(Data extracted from a collection)
::::::::

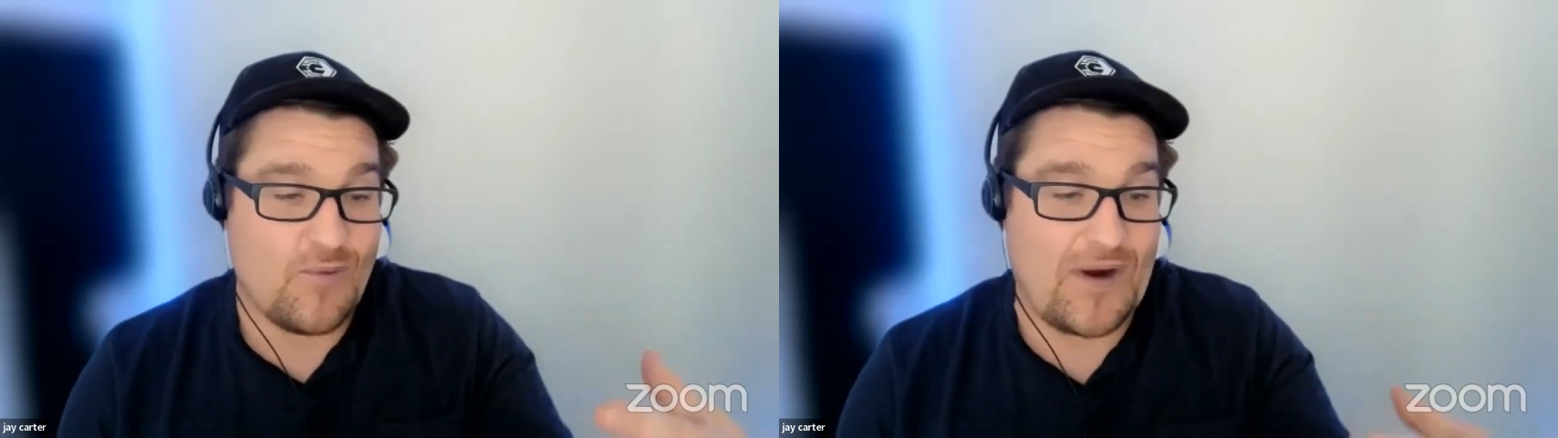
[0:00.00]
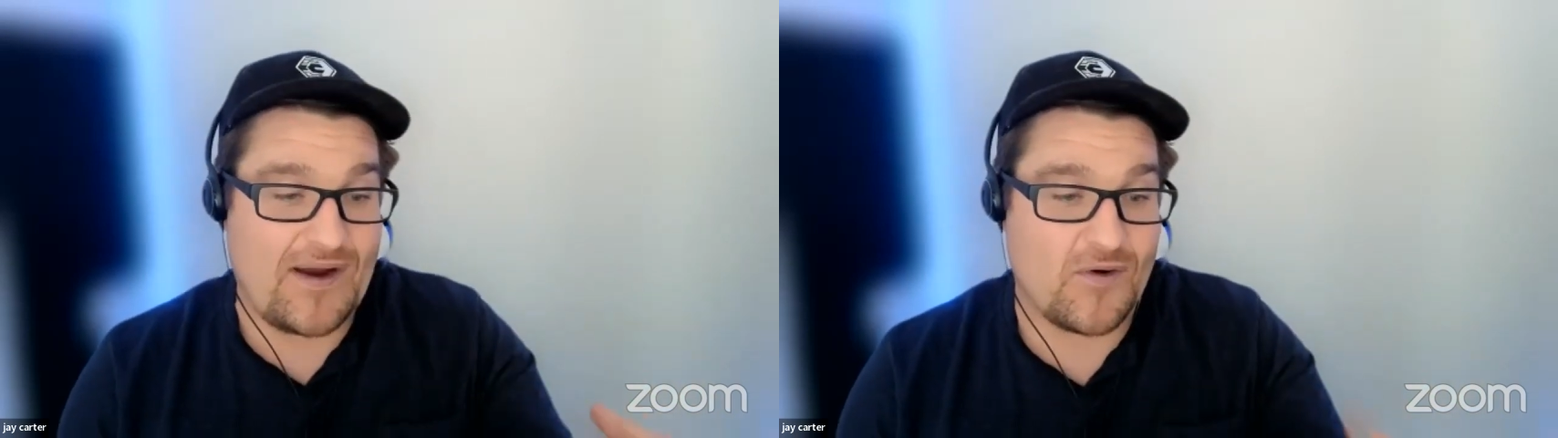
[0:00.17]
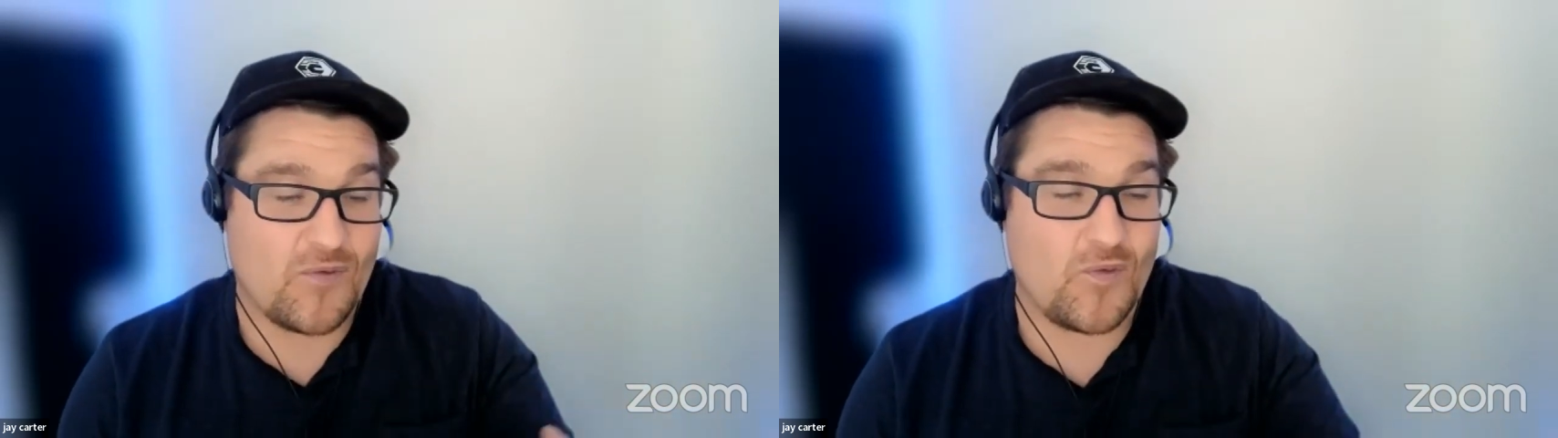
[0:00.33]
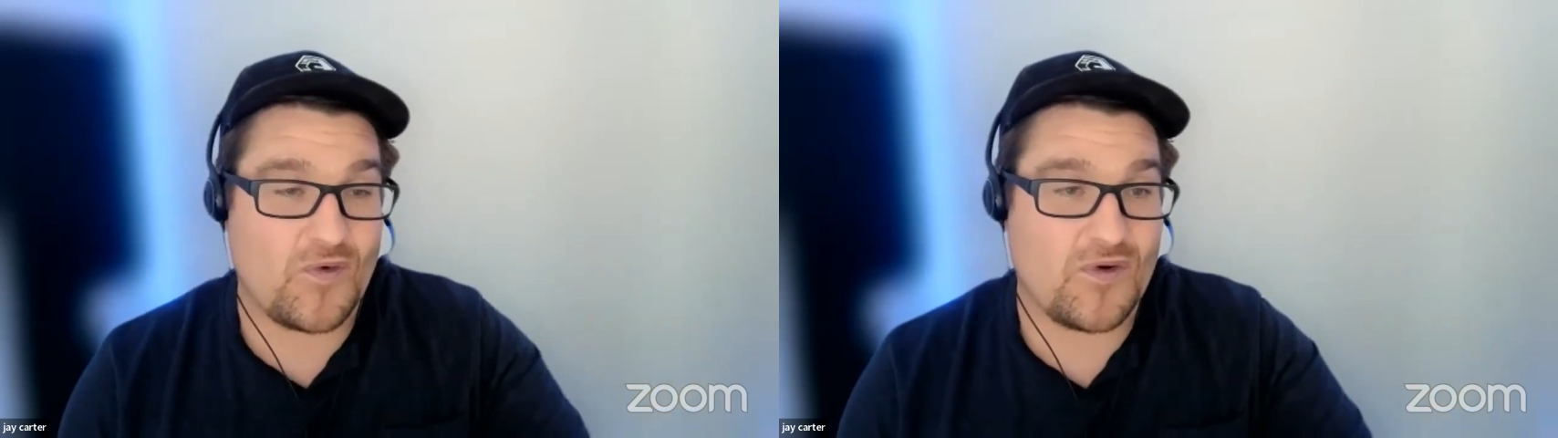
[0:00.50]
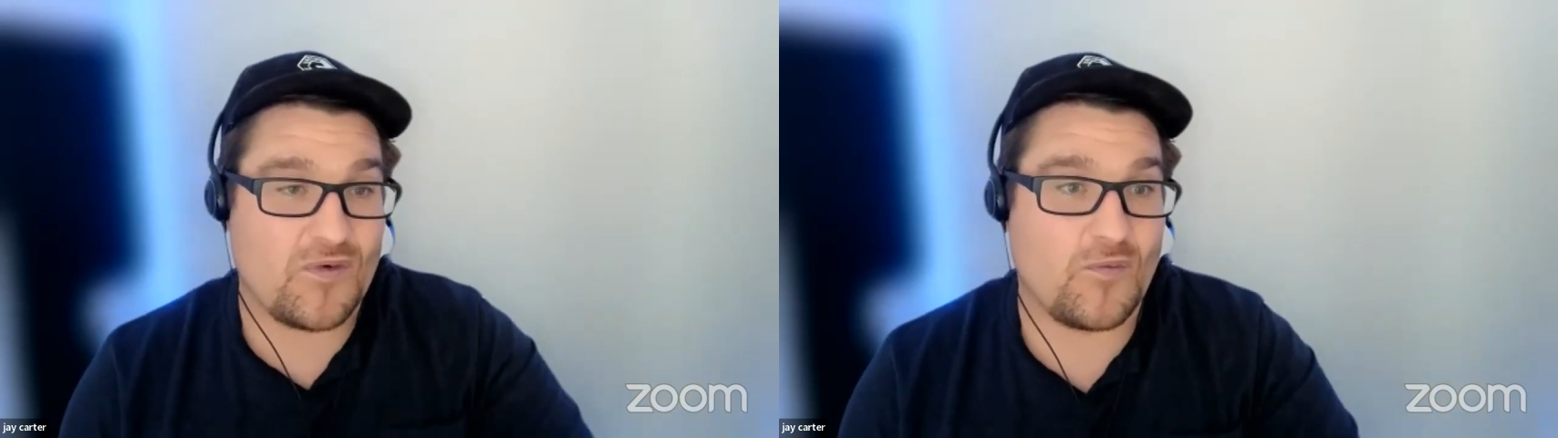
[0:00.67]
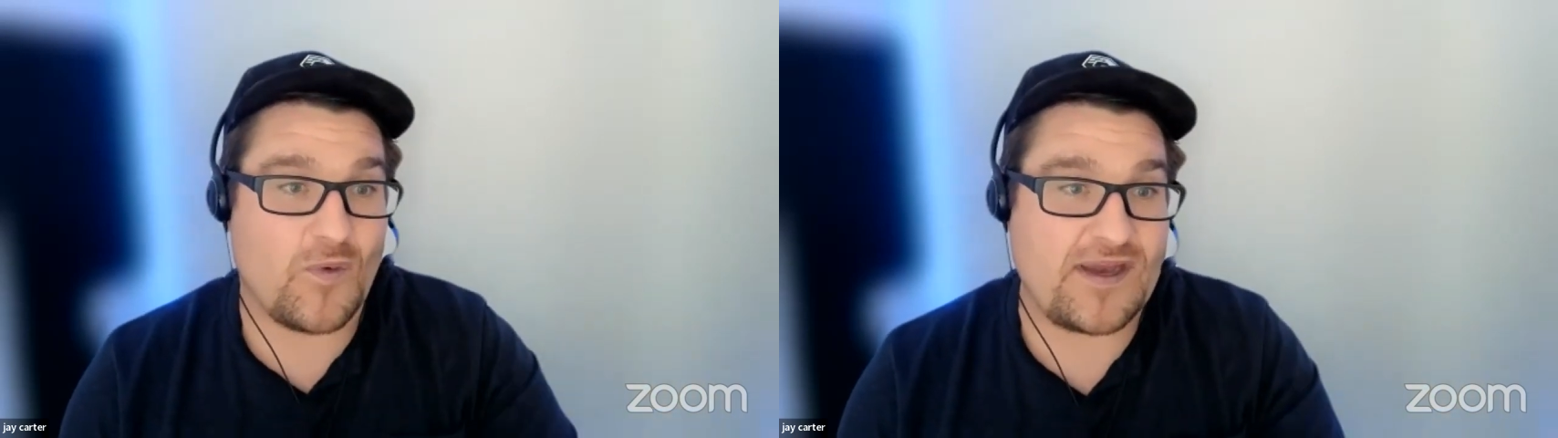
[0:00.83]
where
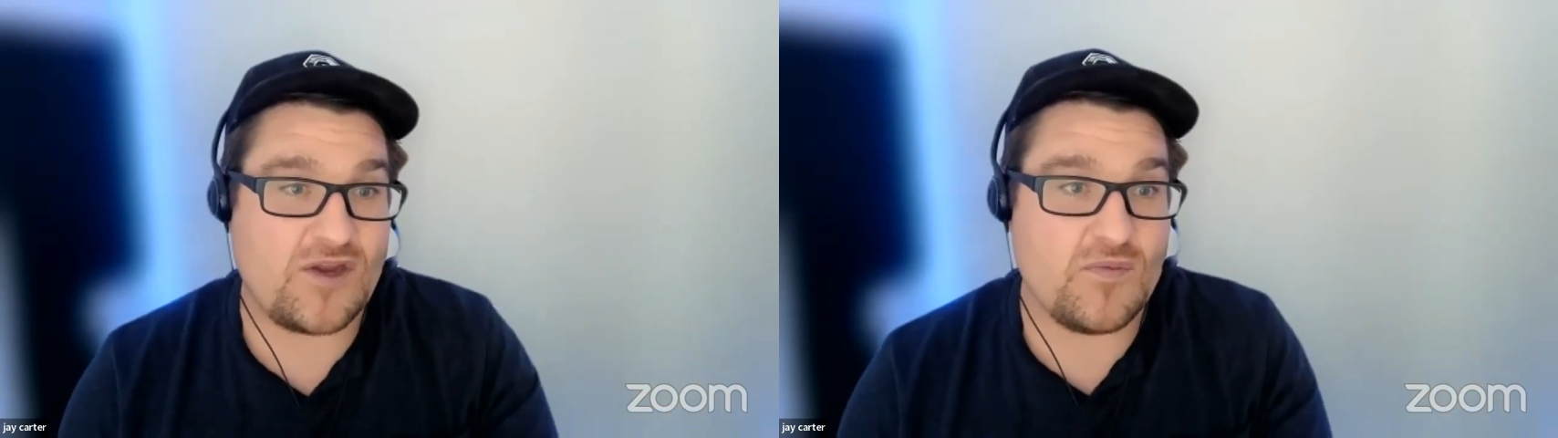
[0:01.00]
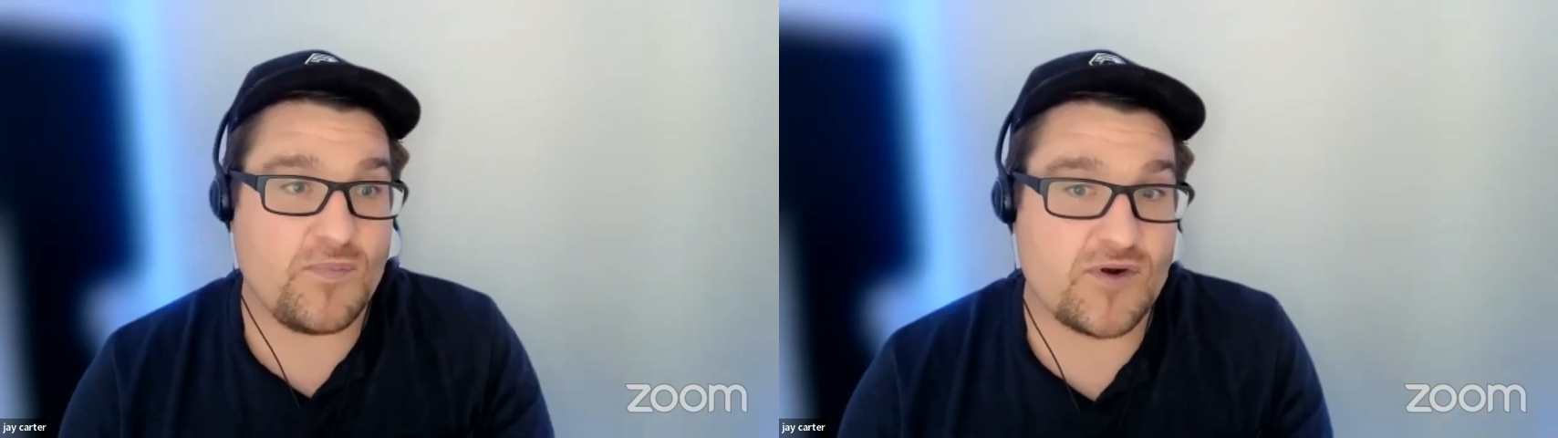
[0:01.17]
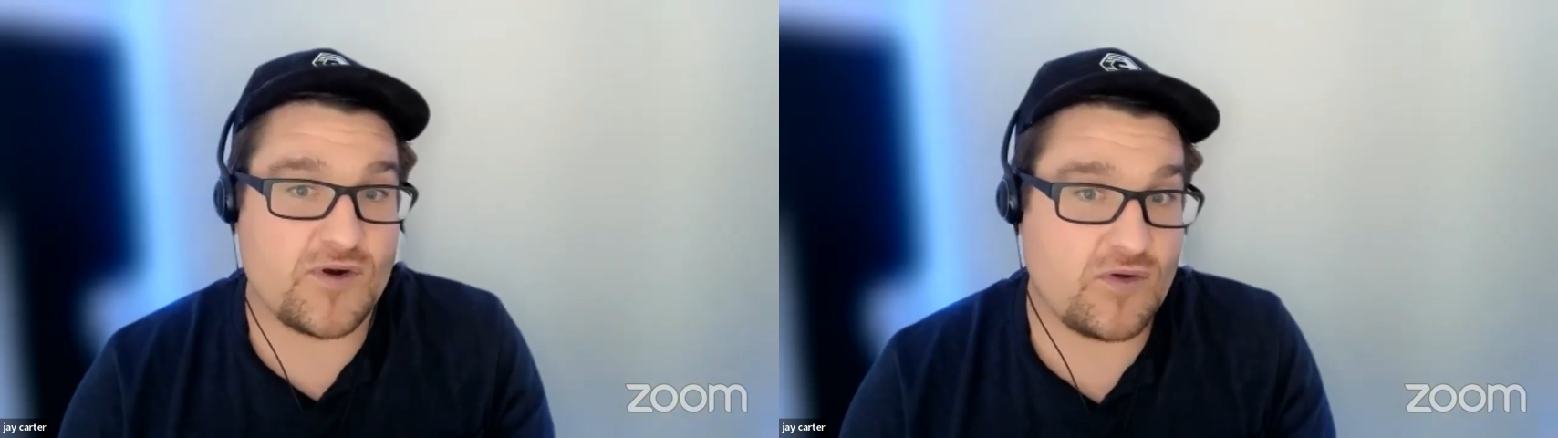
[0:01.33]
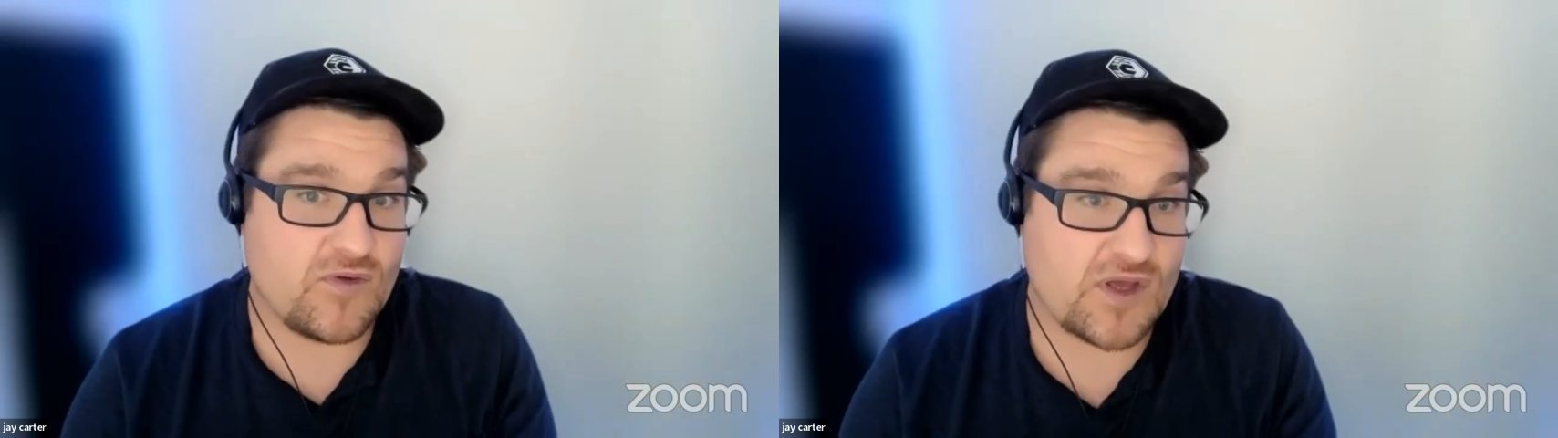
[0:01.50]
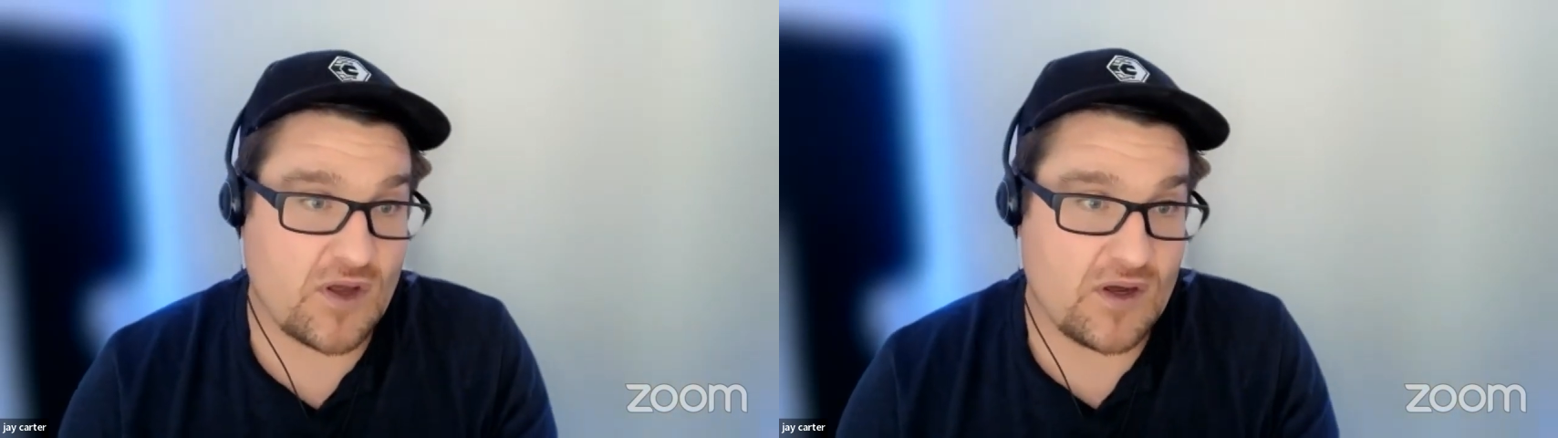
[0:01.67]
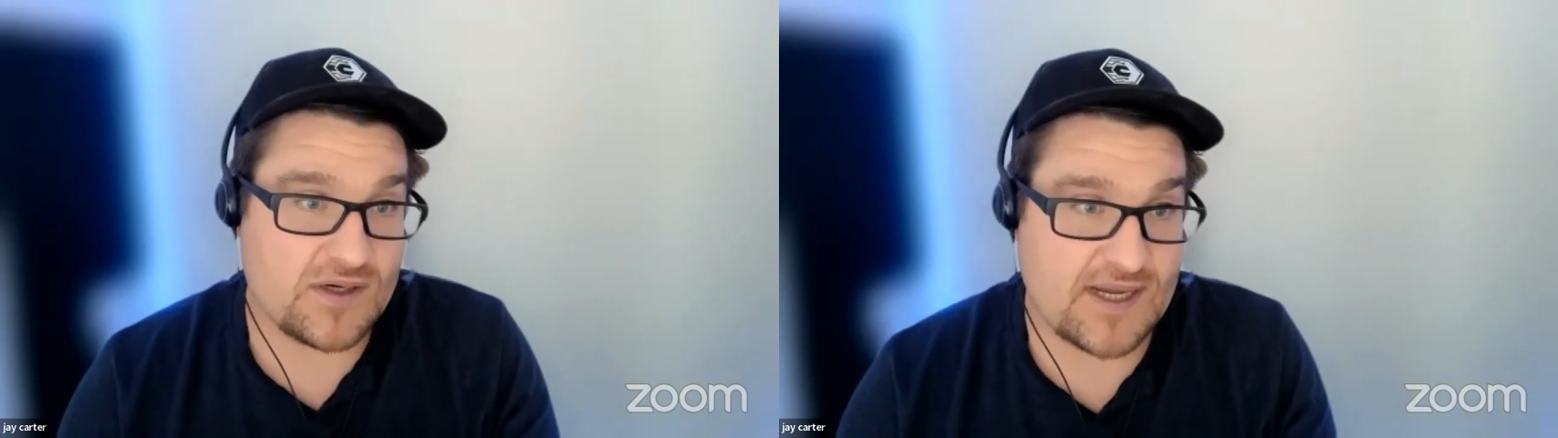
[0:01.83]
when you produce
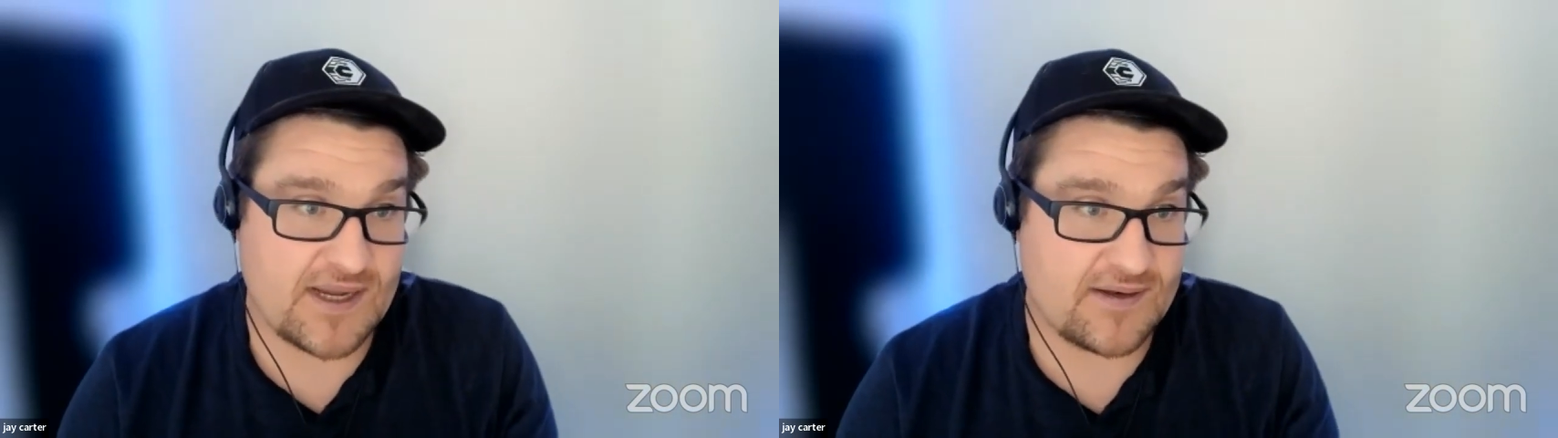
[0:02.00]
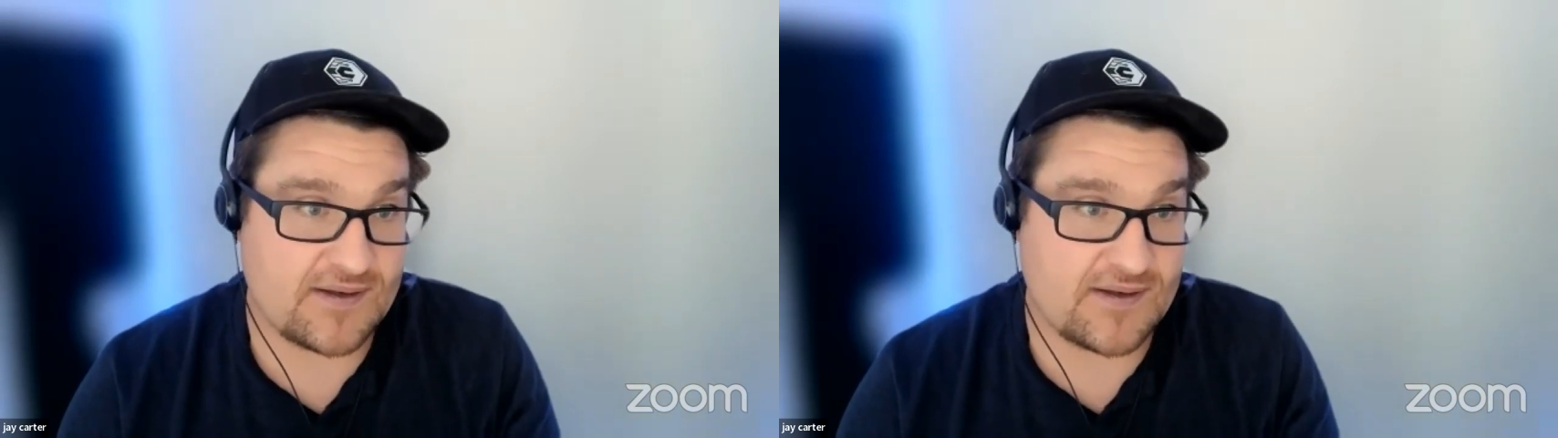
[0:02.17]
content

::::::::

> What needs to be done: Pictures are to be left out when the entries above are repeated exactly.

> Answer to the problem:
[0:00.00]
[0:00.17]
[0:00.33]
[0:00.50]
[0:00.67]
[0:00.83]
where
[0:01.00]
[0:01.17]
[0:01.33]
[0:01.50]
[0:01.67]
[0:01.83]
when you produce
[0:02.00]
[0:02.17]
content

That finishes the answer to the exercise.